Un Prix Nobel atypique, humaniste, engagé, pratique
Le 4 octobre 2017, le Prix Nobel de chimie était attribué au biophysicien Jacques Dubochet (1942), de l’Université de Lausanne, ainsi qu’à deux collègues anglo-saxons, pour ses travaux dans le domaine de la cryomicroscopie électronique. Ses découvertes ont permis l’observation de matériel biologique à l’état natif. Cela implique de geler très rapidement, dans un bain d’éthane liquide, les échantillons à analyser afin de les figer dans leur état naturel, évitant une cristallisation en glace. Selon une de ses doctorantes: «L‘apport scientifique est immense pour comprendre la structure moléculaire des cellules; cela a permis de voir très finement des virus en trois dimensions.»

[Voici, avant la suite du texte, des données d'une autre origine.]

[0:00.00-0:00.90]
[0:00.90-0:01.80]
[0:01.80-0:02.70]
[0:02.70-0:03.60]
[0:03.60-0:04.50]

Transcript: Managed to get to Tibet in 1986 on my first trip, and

Devenu mondialement connu en une matinée, Jacques Dubochet a attiré l’attention par sa personnalité: d’un abord tout simple, avec un franc-parler plein d’humour («en quelque sorte, j’ai inventé l’eau froide», dit-il dans une conférence de presse impromptue). Un observateur: «Son CV hébergé sur le site de l’Université de Lausanne vaut son pesant d’éthane liquide». Il dit être le «premier dyslexique officiel du canton de Vaud» – soutenu pour accéder à l’enseignement secondaire. Habitant de longue date de Morges, il est membre (PS) du législatif communal, et ses amis politiques relèvent qu’il a été leur homme-sandwich dans les rues de la ville lors de campagnes électorales… S’est attiré des froncements de sourcil en disant «L’altruisme est quelque chose de moral chez l’être humain, mais en biologie c’est une façon de fonctionner. Les fourmis ouvrières sont altruistes parce qu’elles travaillent pour la reine. L’altruisme est vital pour notre bien commun, ce n’est pas une valeur morale, c’est une notion d’intelligence: la gauche, c’est l’intelligence et la droite c’est l’égoïsme»! (1). On se réjouit de connaître son argument plus en détail.

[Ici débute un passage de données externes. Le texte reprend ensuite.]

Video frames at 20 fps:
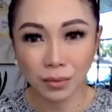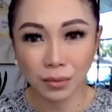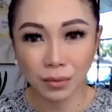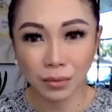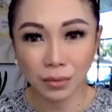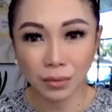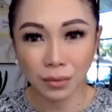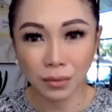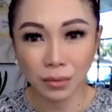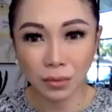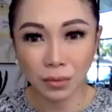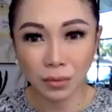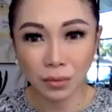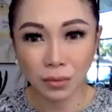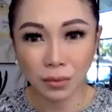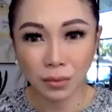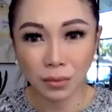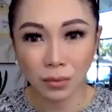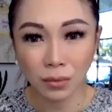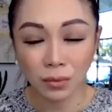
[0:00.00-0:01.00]

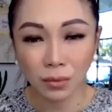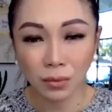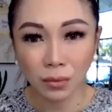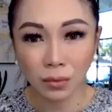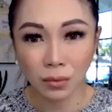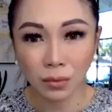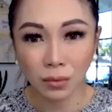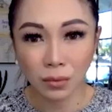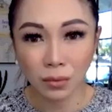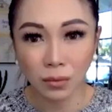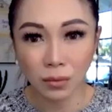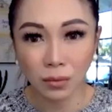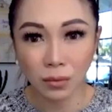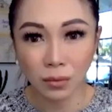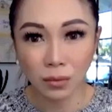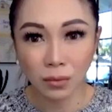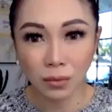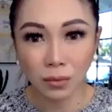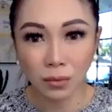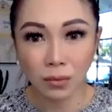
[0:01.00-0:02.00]

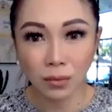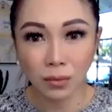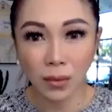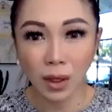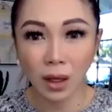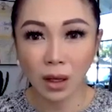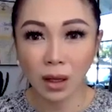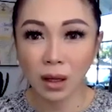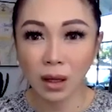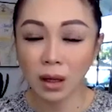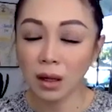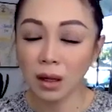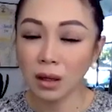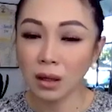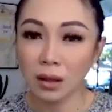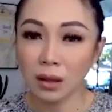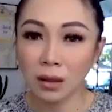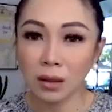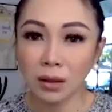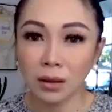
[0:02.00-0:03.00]

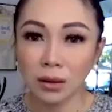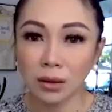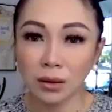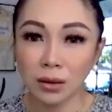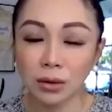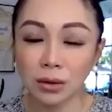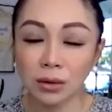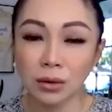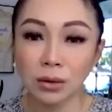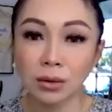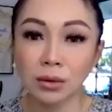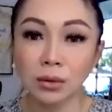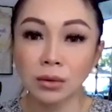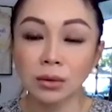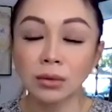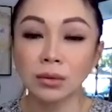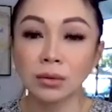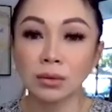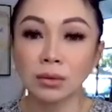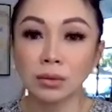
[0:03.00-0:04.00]

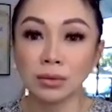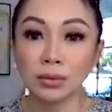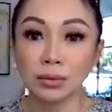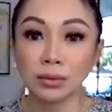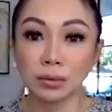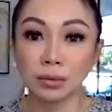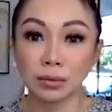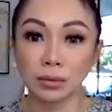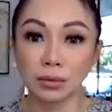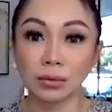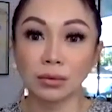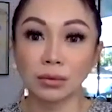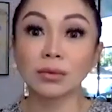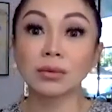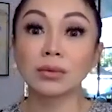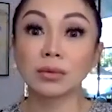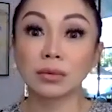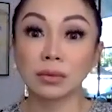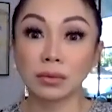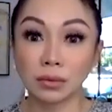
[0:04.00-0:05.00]

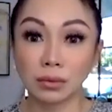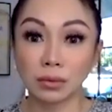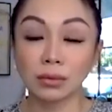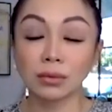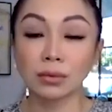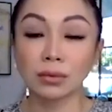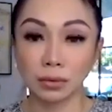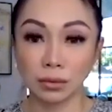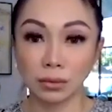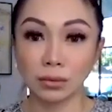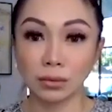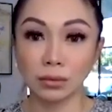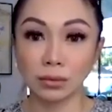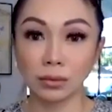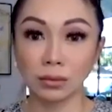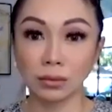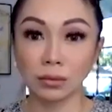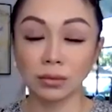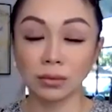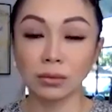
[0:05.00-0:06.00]

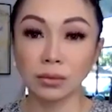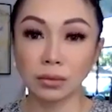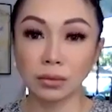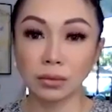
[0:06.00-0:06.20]
The person shown says nothing.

A la retraite, il est engagé dans Connaissance 3, l’université vaudoise du 3e âge – «Il m’a toujours frappé par sa préoccupation du plus grand nombre», dit la secrétaire générale. Ainsi que dans des mouvements à visée écologique, y compris l’association «Grands-parents pour le climat»; il était avec son épouse à la COP 21 de Paris à fin 2015. «Le changement climatique actuel est un évènement de taille comparable à la disparition des dinosaures il y a 65 millions d’années. Le gens ne réfléchissent pas de manière scientifique et n’arrivent pas à tirer les conséquences de la réalité.» [1]
Le premier sentiment qui lui est venu à l’esprit, au moment de la nouvelle arrivée de Stockholm, est la reconnaissance – à ses équipes, notamment celle du Laboratoire européen de biologie moléculaire de Heidelberg, où il a travaillé de 1978 à 1987. Et puis aussi le soulagement! «Cela fait des années que, dans les congrès, tout le monde me demande: ‹Alors, le Nobel, c’est pour quand?›» Commentaire sur l’évolution de la scène académique et scientifique: «Contrairement à ce qu‘on exige des chercheurs aujourd’hui, je n’ai jamais eu besoin de courir après les publications. J’ai également eu le privilège, notamment grâce à l’Université de Lausanne, de ne pas avoir à passer mon temps à chercher des financements. J’ai eu la chance de profiter de conditions de travail exceptionnelles.» [2]
A noter enfin, Dubochet a introduit dans son enseignement universitaire, comme il l’a fait dans sa vie d’homme et de citoyen, des composantes de philosophie et d’éthique, parce que «avec la connaissance vient aussi une grande responsabilité».
Références
1 24 heures, Lausanne, 6 octobre 2017, p. 17–19
2 Le Temps Lausanne, 7 octobre 2017, p. 6–7, interview par Fabien Goubet.